This vignette provides an introduction to using R to extract data through the Facebook Graph API. For our example we will extract data from the UTS facebook page using the httr
R package to interact with the API.
An API or Application Programming Interface makes a website’s data digestible for a computer. This is useful because it means we can interact with a website like a human would, but do this programmatically with code.
Before you can use the API, Facebook requires you to register an Application.

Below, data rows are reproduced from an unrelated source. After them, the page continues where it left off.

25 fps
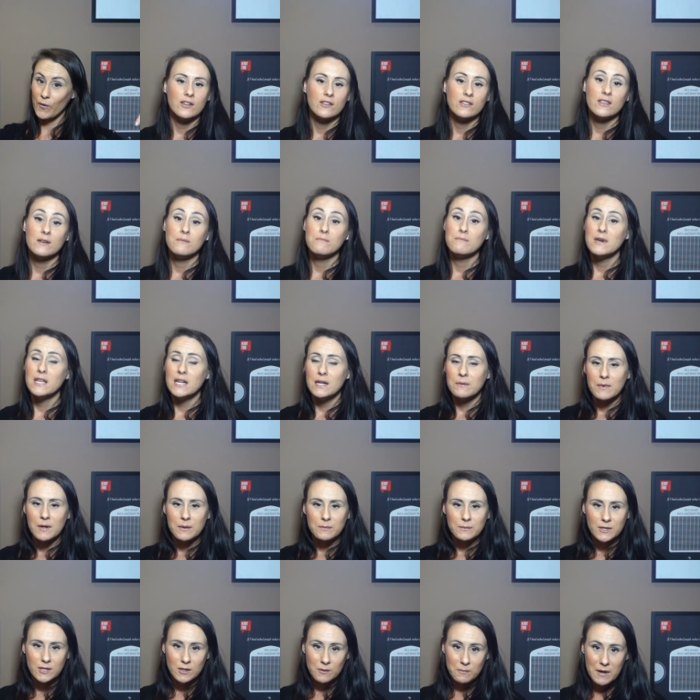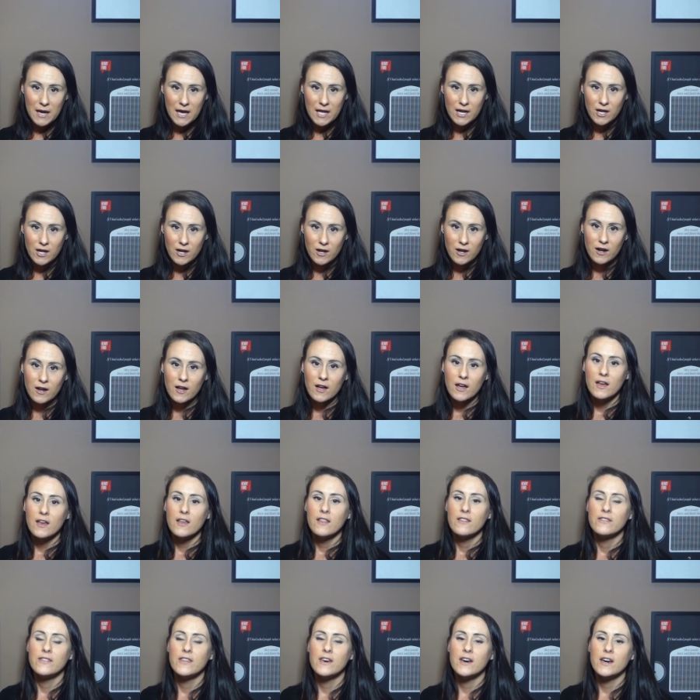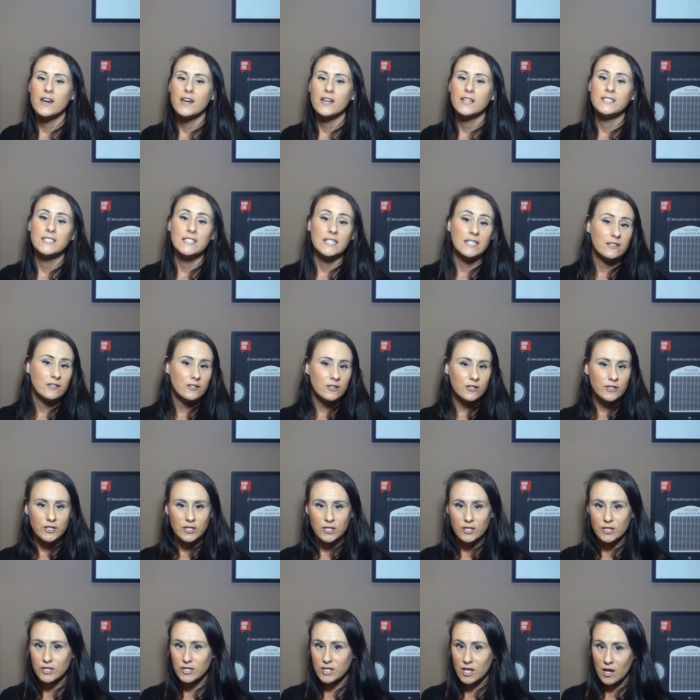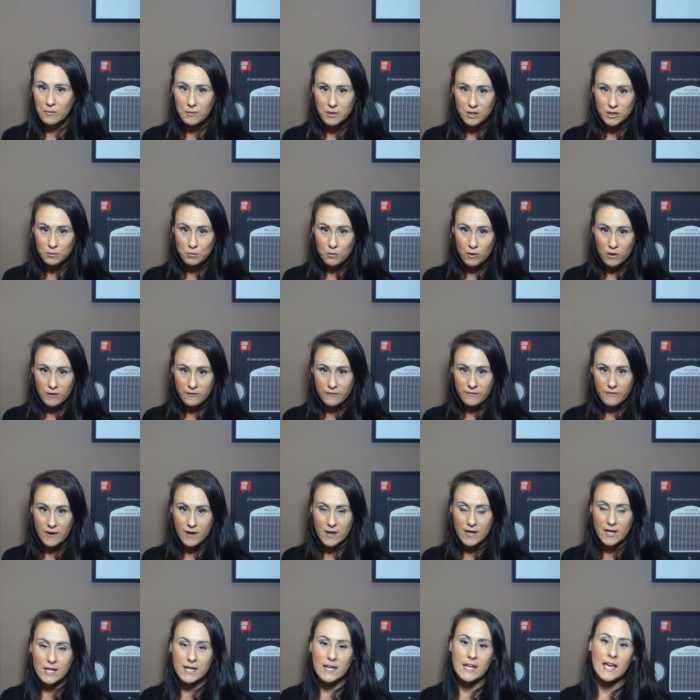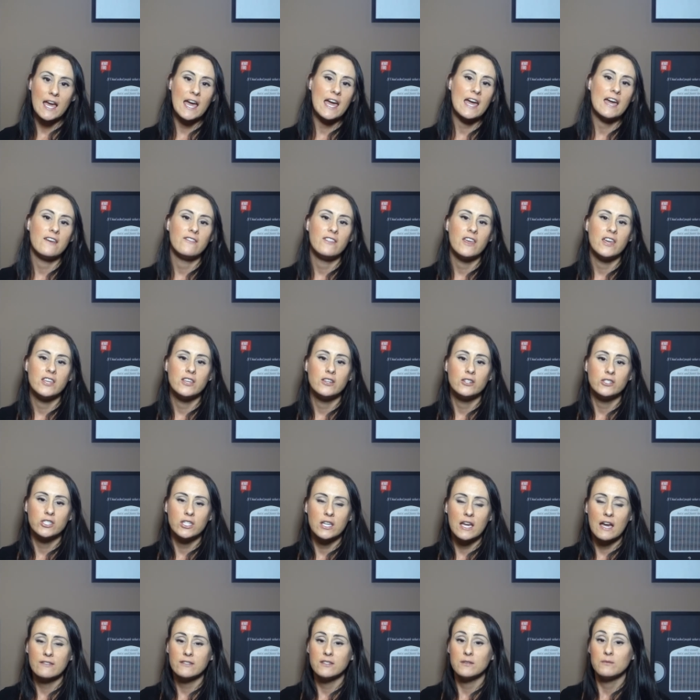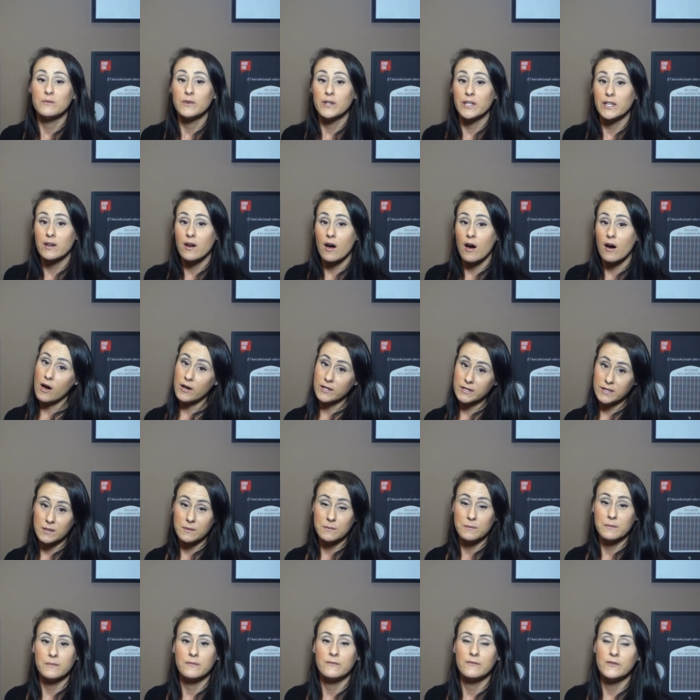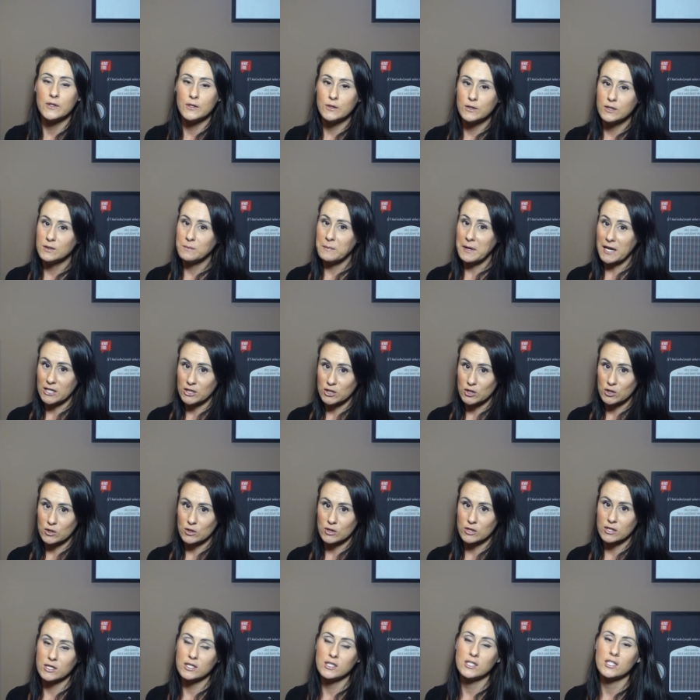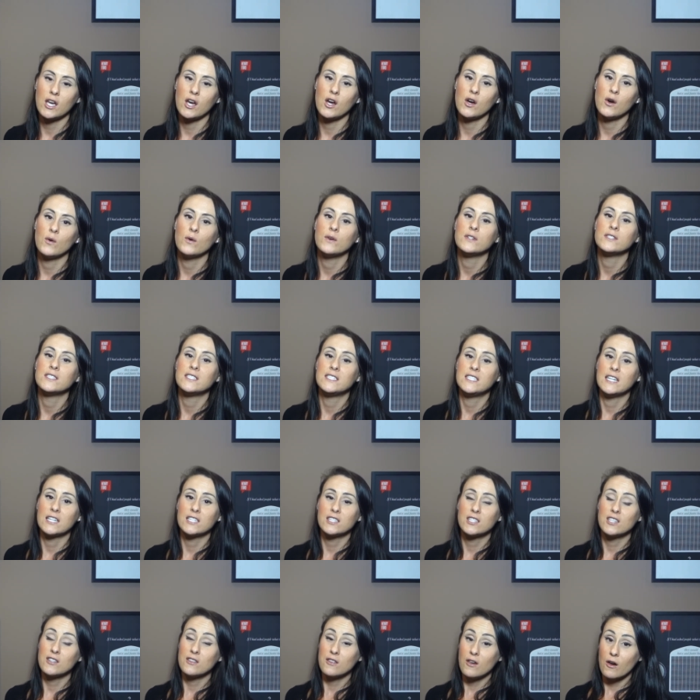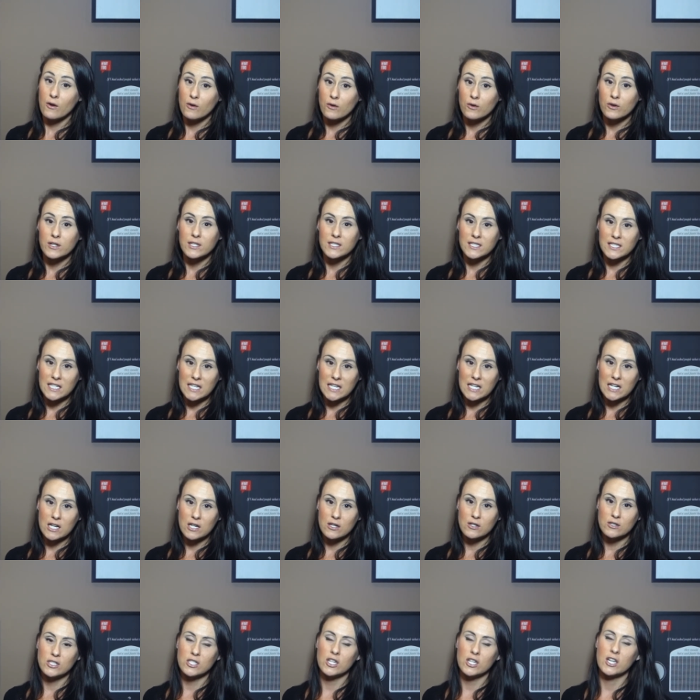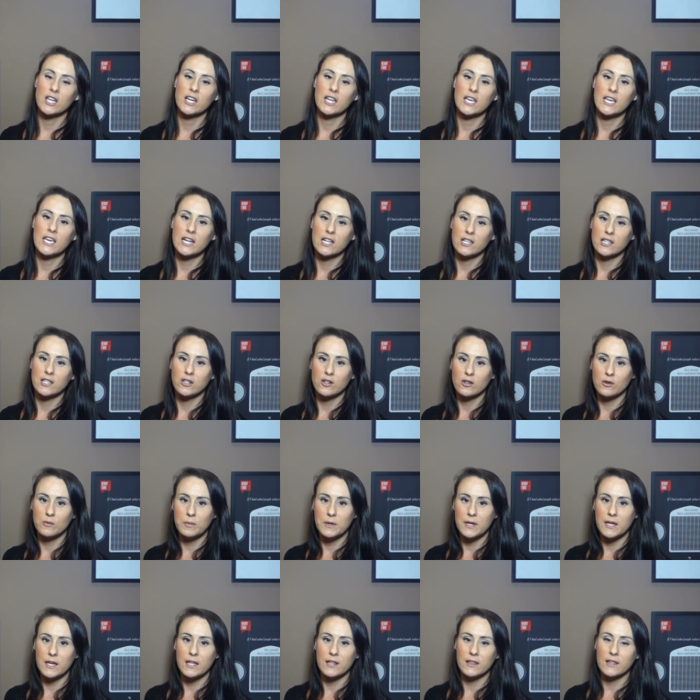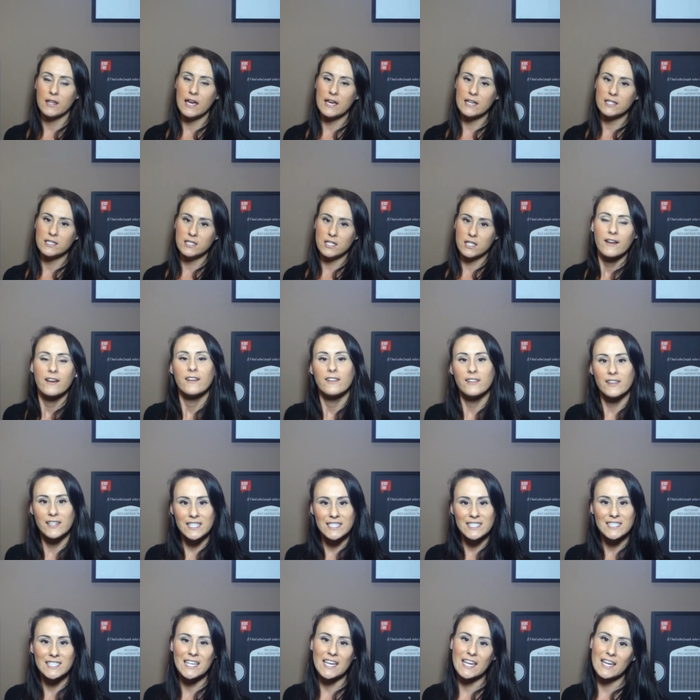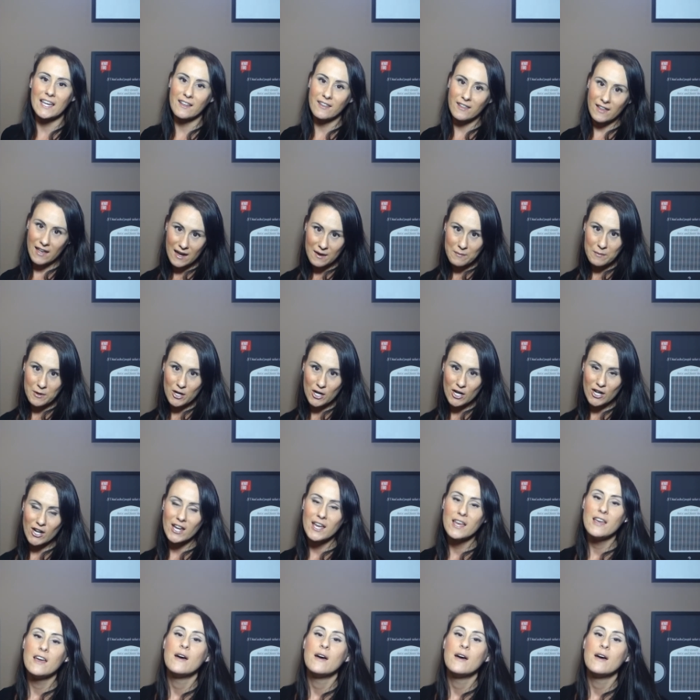The minimums are better, the dealers are so much more fun, and they usually have some really awesome food specials. So stick to the local casinos. You're going to get a little bit less glitz and glamour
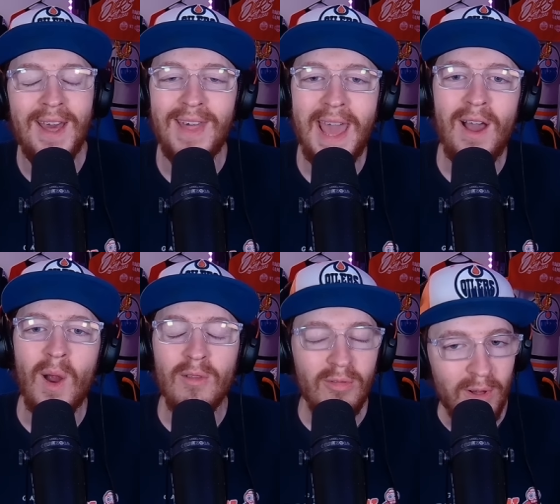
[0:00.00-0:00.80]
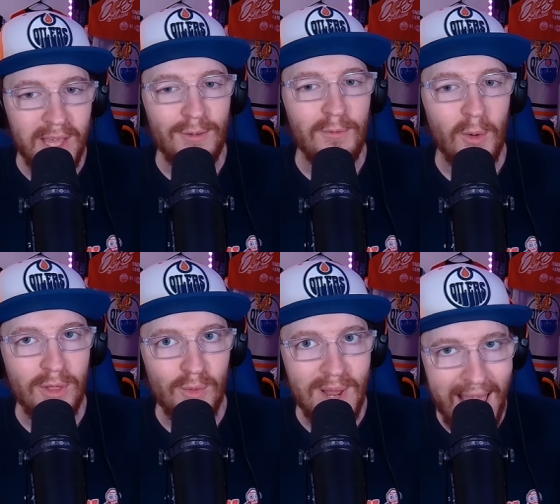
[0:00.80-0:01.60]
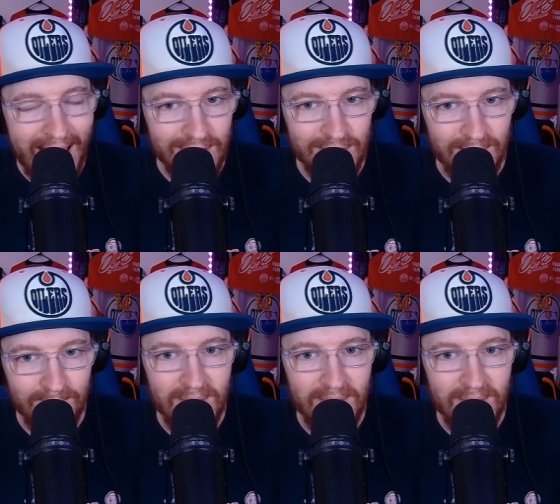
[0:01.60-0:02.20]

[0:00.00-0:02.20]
They are looking for the reaction.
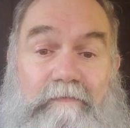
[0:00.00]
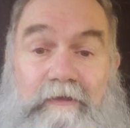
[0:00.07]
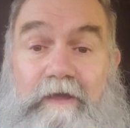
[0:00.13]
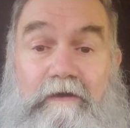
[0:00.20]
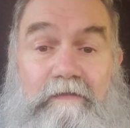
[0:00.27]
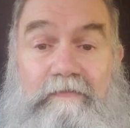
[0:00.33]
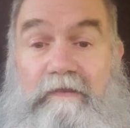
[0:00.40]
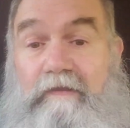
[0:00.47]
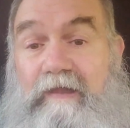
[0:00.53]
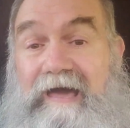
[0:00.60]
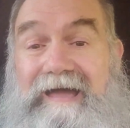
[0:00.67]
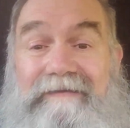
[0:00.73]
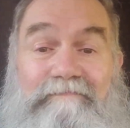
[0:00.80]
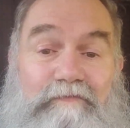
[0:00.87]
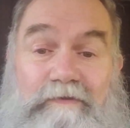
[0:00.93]
We haul the
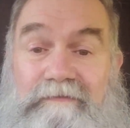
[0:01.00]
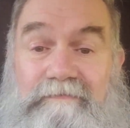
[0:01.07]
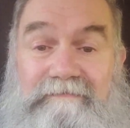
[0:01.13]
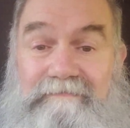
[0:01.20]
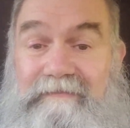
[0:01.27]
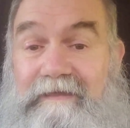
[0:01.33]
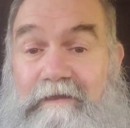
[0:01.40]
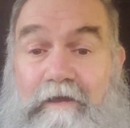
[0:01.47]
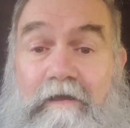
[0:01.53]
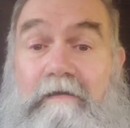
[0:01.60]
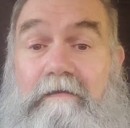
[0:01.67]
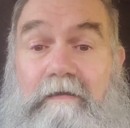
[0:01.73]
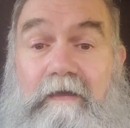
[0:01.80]
live ones there.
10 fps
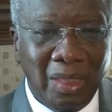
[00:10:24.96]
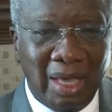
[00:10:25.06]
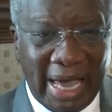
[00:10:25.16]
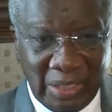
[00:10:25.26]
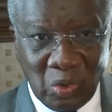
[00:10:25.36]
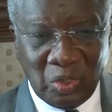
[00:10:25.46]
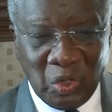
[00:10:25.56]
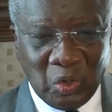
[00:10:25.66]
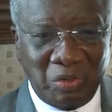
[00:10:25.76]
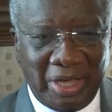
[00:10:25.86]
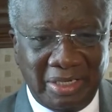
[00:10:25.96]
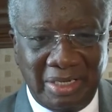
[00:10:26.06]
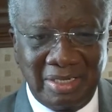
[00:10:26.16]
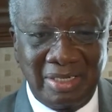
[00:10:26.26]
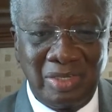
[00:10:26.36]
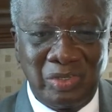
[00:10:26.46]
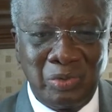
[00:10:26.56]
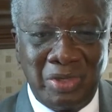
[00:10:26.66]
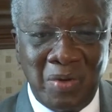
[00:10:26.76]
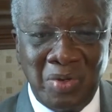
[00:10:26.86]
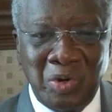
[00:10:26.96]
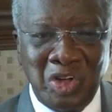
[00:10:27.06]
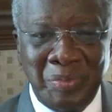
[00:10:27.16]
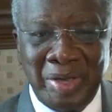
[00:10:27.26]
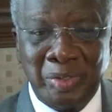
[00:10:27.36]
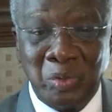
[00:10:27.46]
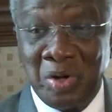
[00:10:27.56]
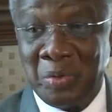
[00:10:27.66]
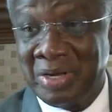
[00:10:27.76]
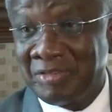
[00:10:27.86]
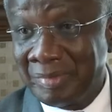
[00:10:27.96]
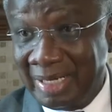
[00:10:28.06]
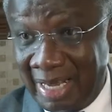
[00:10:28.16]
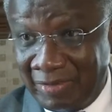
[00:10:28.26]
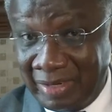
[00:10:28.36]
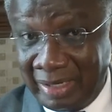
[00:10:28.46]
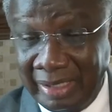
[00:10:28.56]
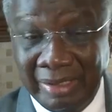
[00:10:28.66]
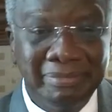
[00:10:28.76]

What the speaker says: I don't know that it is an issue that we're going to be able to run away from indefinitely.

To register an application:
http://localhost:1410/
. This is a configuration the httr
package needsThe rest of this tutorial will be in R. Open up RStudio. You’ll need the R packages httr
, josnlite
, dplyr
and lubridate
. If you don’t already have them, install them with the R command:
install.packages(c('httr', 'jsonlite', 'dplyr', 'lubridate'))
Load these packages with:
library(httr)
library(jsonlite)
library(dplyr)
library(lubridate)
The API we are going to use is called the Facebook Graph API.
Before you can request any data, you need to authenticate with Facebook to receive an Access token. This provides temporary, secure access to the Facebook APIs. There are three main types of tokens:
Access token type | Description | Further reading |
---|---|---|
User Access Token | This is the most commonly used token. It lets you read, modify or write a specific person’s Facebook data on their behalf. User access tokens are generally obtained via a login dialog and require a person to permit your app to obtain one | User Access Tokens |
App Access Token | This token is needed to modify and read your app settings. It can also be used to read publicly available Facebook content like Pages | App Access Tokens |
Page Access Token | This token is similar to user access tokens, except they let you read, write or modify the data belonging to a Facebook Page | Page Access Tokens |
To get a user access token, run the following, replacing <your_app_id>
and <your_app_secret>
with the values obtained in the First step:
# Define keys
app_id = '<your_app_id>'
app_secret = '<your_app_secret>'
# Define the app
fb_app <- oauth_app(appname = "facebook",
key = app_id,
secret = app_secret)
# Get OAuth user access token
fb_token <- oauth2.0_token(oauth_endpoints("facebook"),
fb_app,
scope = 'public_profile',
type = "application/x-www-form-urlencoded",
cache = TRUE)
Since you created the Facebook app with your own user, you will be prompted to confirm the authentication. Click Continue:
If authentication is successful you will see the following message in your browser:
Authentication complete. Please close this page and return to R.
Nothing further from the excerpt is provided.